使用sql查询生成XML标记_Sql_Sql Server_Xml_Sqlxml

使用sql查询生成XML标记

sql sql-server xml

使用sql查询生成XML标记,sql,sql-server,xml,sqlxml,Sql,Sql Server,Xml,Sqlxml,我的Xml如下所示： biometrictDate, biometricID,dateOfBirth, firstName, gender, lastName, consumerUserId, MedicalHeightValue <Assessment biometrictDate="20120305 08:03:00" biometricID="74330759" dateOfBirth="1975-04-08" firstName="BRYAN" gen

我的Xml如下所示：

biometrictDate, biometricID,dateOfBirth, firstName, gender, 
lastName, consumerUserId, MedicalHeightValue

<Assessment biometrictDate="20120305 08:03:00" biometricID="74330759" 
            dateOfBirth="1975-04-08" firstName="BRYAN" gender="M" lastName="HAYES" 
            consumerUserId="120004223500"> 
   <HealthAttribute> 
      <Identifier>MedicalHeightValue</Identifier> 
      <Value>67</Value> 
   </HealthAttribute> 
</Assessment>

表中的所有列

<Assessment biometrictDate="20120305 08:03:00" biometricID="74330759" 
            dateOfBirth="1975-04-08" firstName="BRYAN" gender="M" lastName="HAYES" 
            consumerUserId="120004223500"> 
    <HealthAttribute>
        <Identifier>MedicalHeightValue</Identifier>
        <Value>67</Value>
    </HealthAttribute>
</Assessment>

现在，我想在评估标签中单独显示以下列

{biometrictDate, biometricID, dateOfBirth, firstName, gender, lastName, consumerUserId}

需要帮忙吗

新XML应如下所示：

biometrictDate, biometricID,dateOfBirth, firstName, gender, 
lastName, consumerUserId, MedicalHeightValue

<Assessment biometrictDate="20120305 08:03:00" biometricID="74330759" 
            dateOfBirth="1975-04-08" firstName="BRYAN" gender="M" lastName="HAYES" 
            consumerUserId="120004223500"> 
   <HealthAttribute> 
      <Identifier>MedicalHeightValue</Identifier> 
      <Value>67</Value> 
   </HealthAttribute> 
</Assessment>


医学价值
67

首先，很难理解你想要得到什么。
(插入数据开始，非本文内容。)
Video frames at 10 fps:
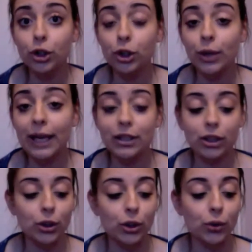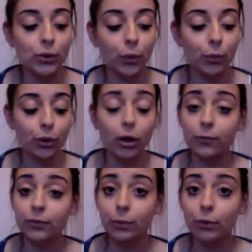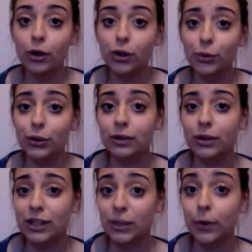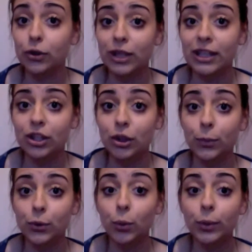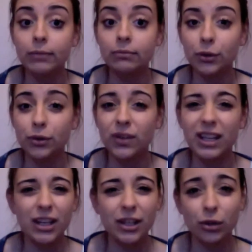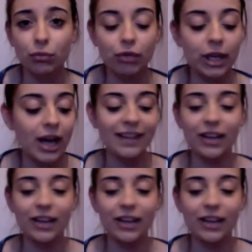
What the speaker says: You get to use more product from the brush because the sponge tends to absorb most of it, and I don't really like that.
我想我已经从你的问题和你的（顺便说一句，仍然没有一个公认的答案）中找到了答案

以下是您需要的查询：

select
    A.biometrictDate, A.biometricID, A.dateOfBirth,
    A.firstName, A.gender, A.lastName, A.consumerUserId,
    (
        select *
        from (values
            ('MedicalHeightValue', A.MedicalHeightValue),
            ('MedicalWeightValue', A.MedicalWeightValue)
        ) as V(Identifier, Value)
        for xml path('HealthAttribute'), type
    )
from table1 as A
for xml raw('Assessment')

您也可以这样做，以便更好地控制名称：

select
    A.biometrictDate as [@biometrictDate],
    A.biometricID as [@biometricID],
    A.dateOfBirth as [@dateOfBirth],
    A.firstName as [@firstName],
    A.gender as [@gender],
    A.lastName as [@lastName],
    A.consumerUserId as [@consumerUserId],
    (
        select *
        from (values
            ('MedicalHeightValue', A.MedicalHeightValue),
            ('MedicalWeightValue', A.MedicalWeightValue)
        ) as V(Identifier, Value)
        for xml path('HealthAttribute'), type
    )
from table1 as A
for xml path('Assessment')

您能告诉我们您的新XML应该是什么样子吗？从您的描述中不太清楚…它应该是这样的：MedicalHeightValue 67请不要将代码样本或样本数据放入注释中-因为您无法格式化它，所以阅读它非常困难。。。。取而代之的是：通过编辑你的问题来更新它，以提供额外的信息！谢谢。好的，我无法编辑我的原始帖子。问题清楚了吗？或者你需要其他信息吗？请告诉我，我看不出你显示的两组XML之间有任何区别。。。。。